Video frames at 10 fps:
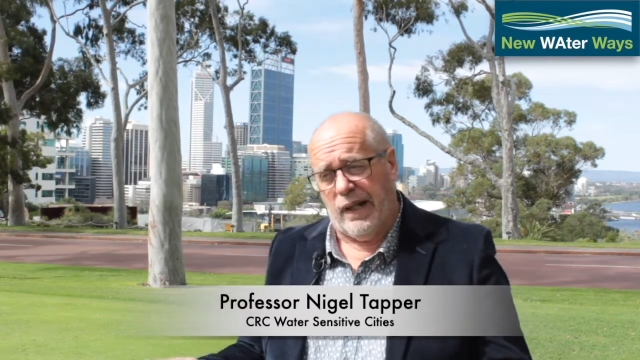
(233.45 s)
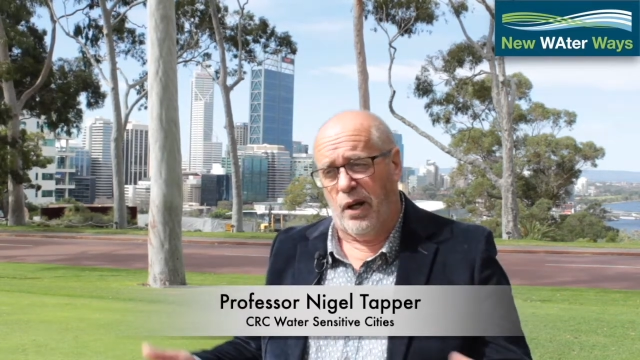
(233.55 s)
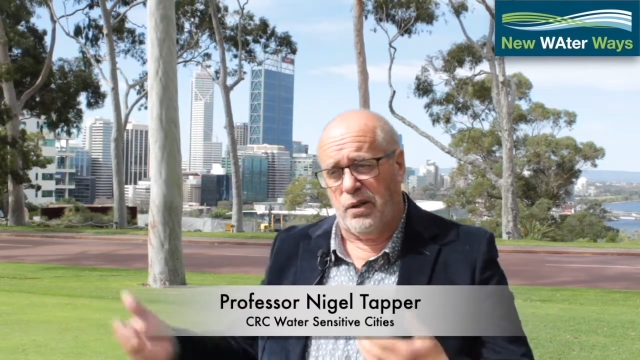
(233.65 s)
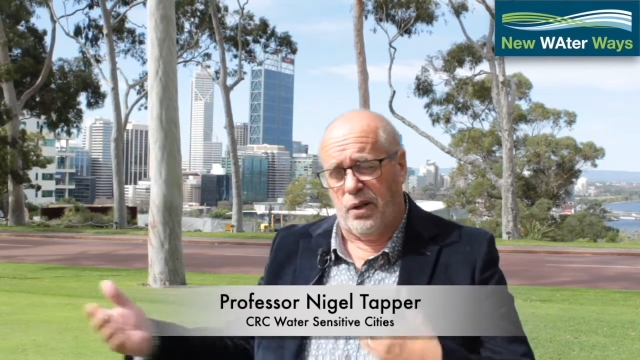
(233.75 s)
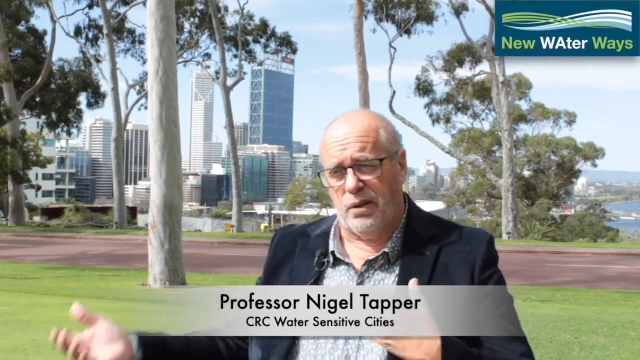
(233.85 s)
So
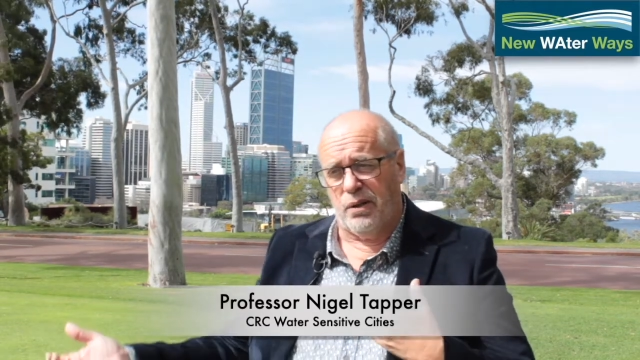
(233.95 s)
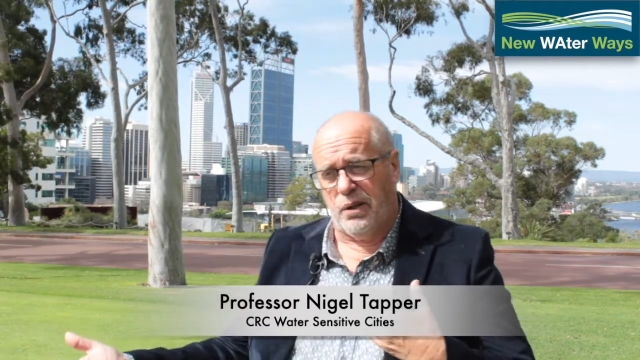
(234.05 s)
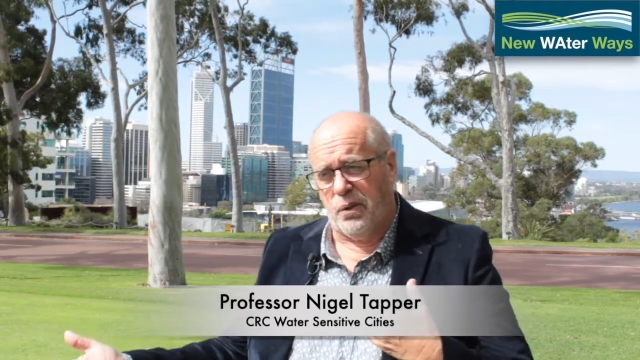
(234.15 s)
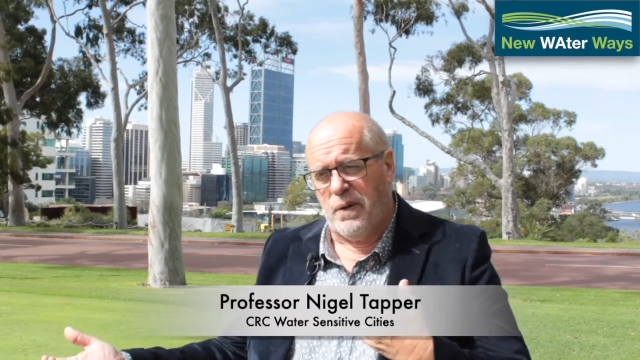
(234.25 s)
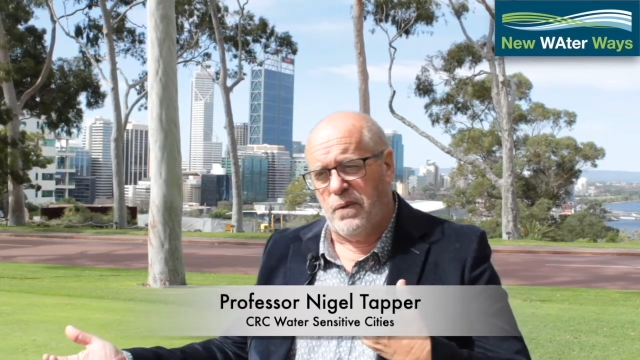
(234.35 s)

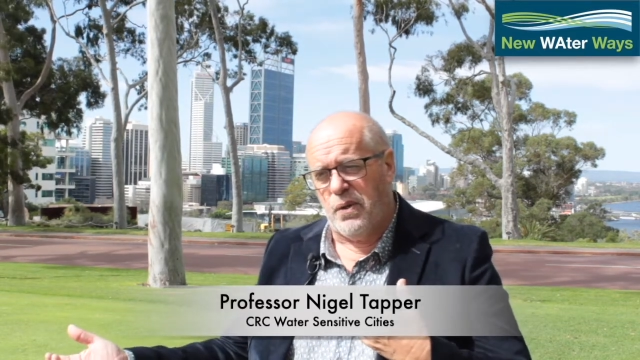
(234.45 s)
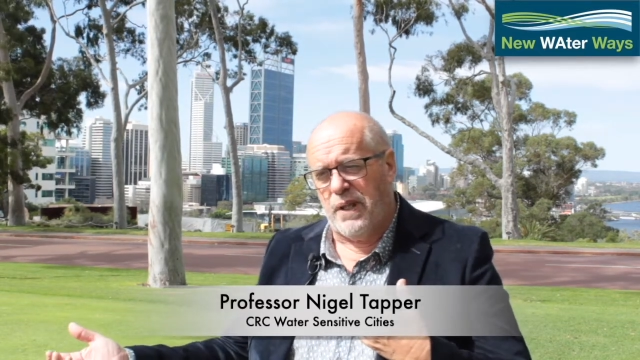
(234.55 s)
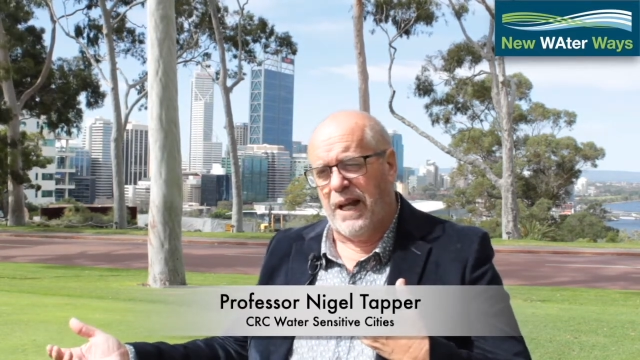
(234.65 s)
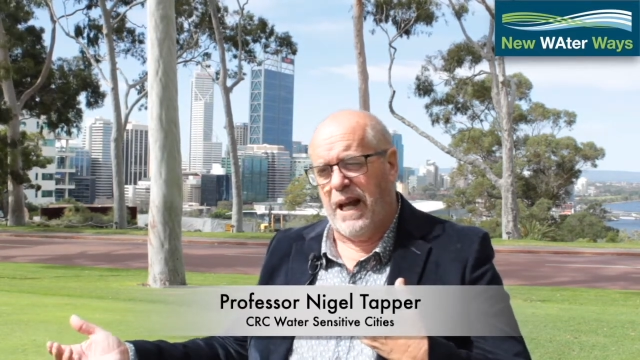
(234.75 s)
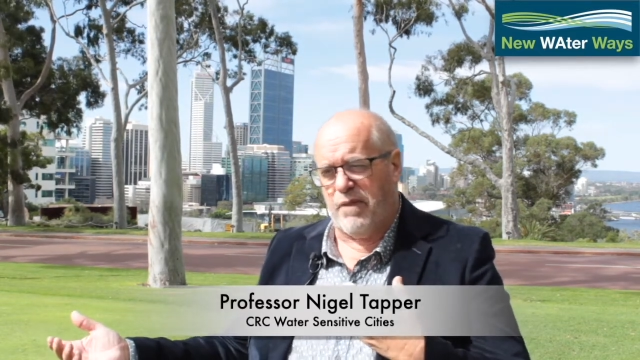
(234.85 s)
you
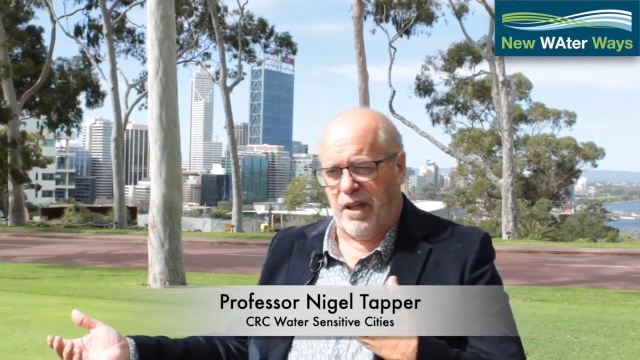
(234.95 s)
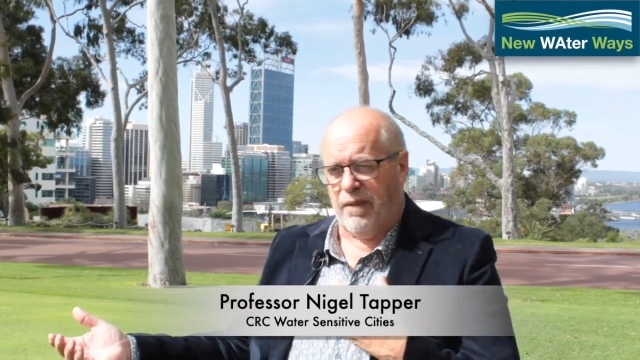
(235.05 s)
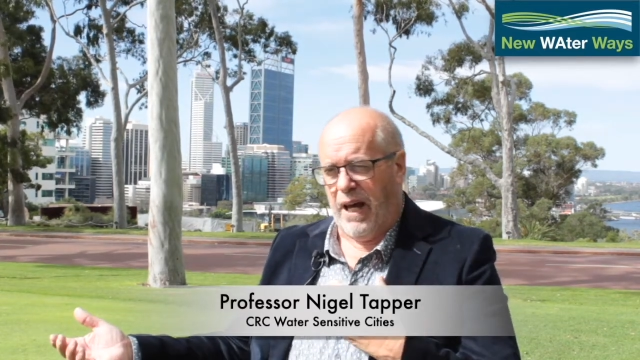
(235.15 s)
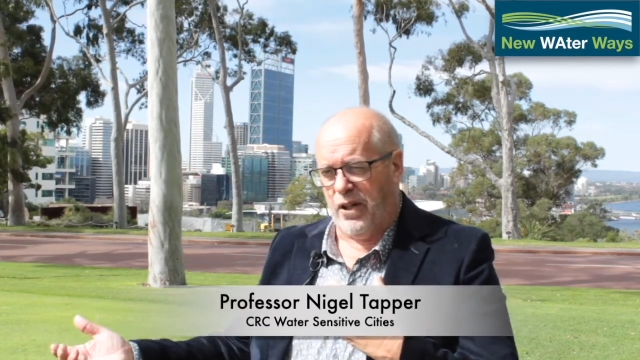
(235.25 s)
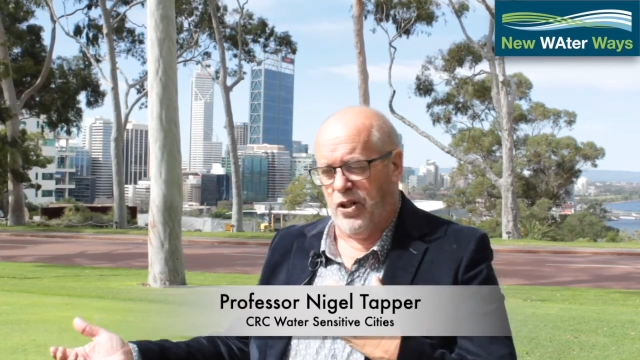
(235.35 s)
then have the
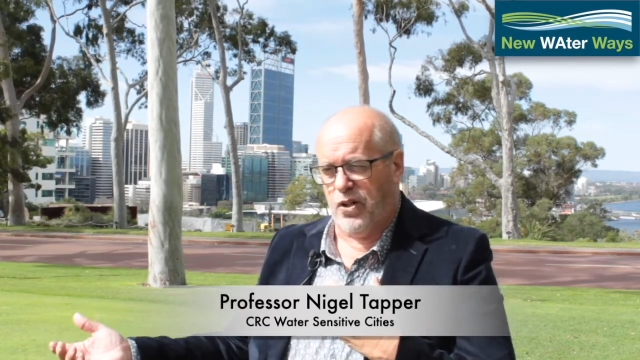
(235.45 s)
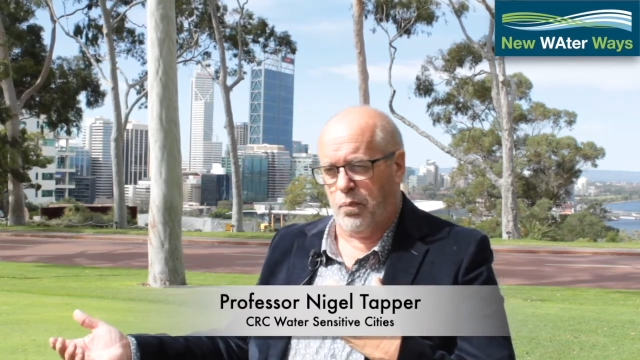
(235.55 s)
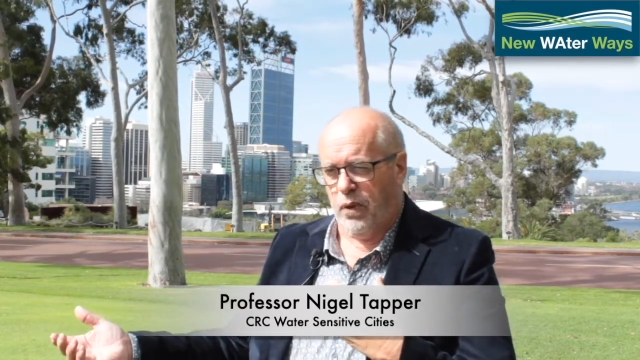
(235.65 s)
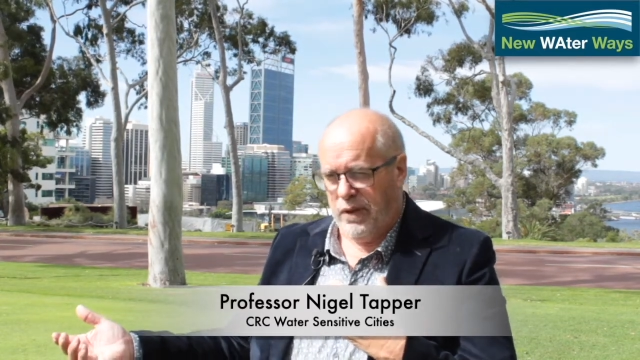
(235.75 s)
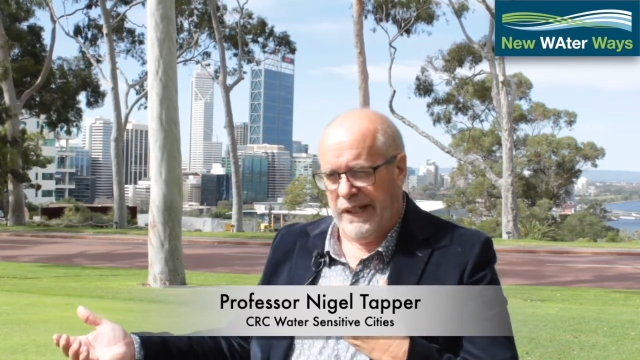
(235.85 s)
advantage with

:: DIRECTIONS ::
The listing should be transcribed in full, exactly, and without its pictures.

:: RESPONSE TO THE TASK ::
Video frames at 10 fps:
(233.45 s)
(233.55 s)
(233.65 s)
(233.75 s)
(233.85 s)
So
(233.95 s)
(234.05 s)
(234.15 s)
(234.25 s)
(234.35 s)

(234.45 s)
(234.55 s)
(234.65 s)
(234.75 s)
(234.85 s)
you
(234.95 s)
(235.05 s)
(235.15 s)
(235.25 s)
(235.35 s)
then have the
(235.45 s)
(235.55 s)
(235.65 s)
(235.75 s)
(235.85 s)
advantage with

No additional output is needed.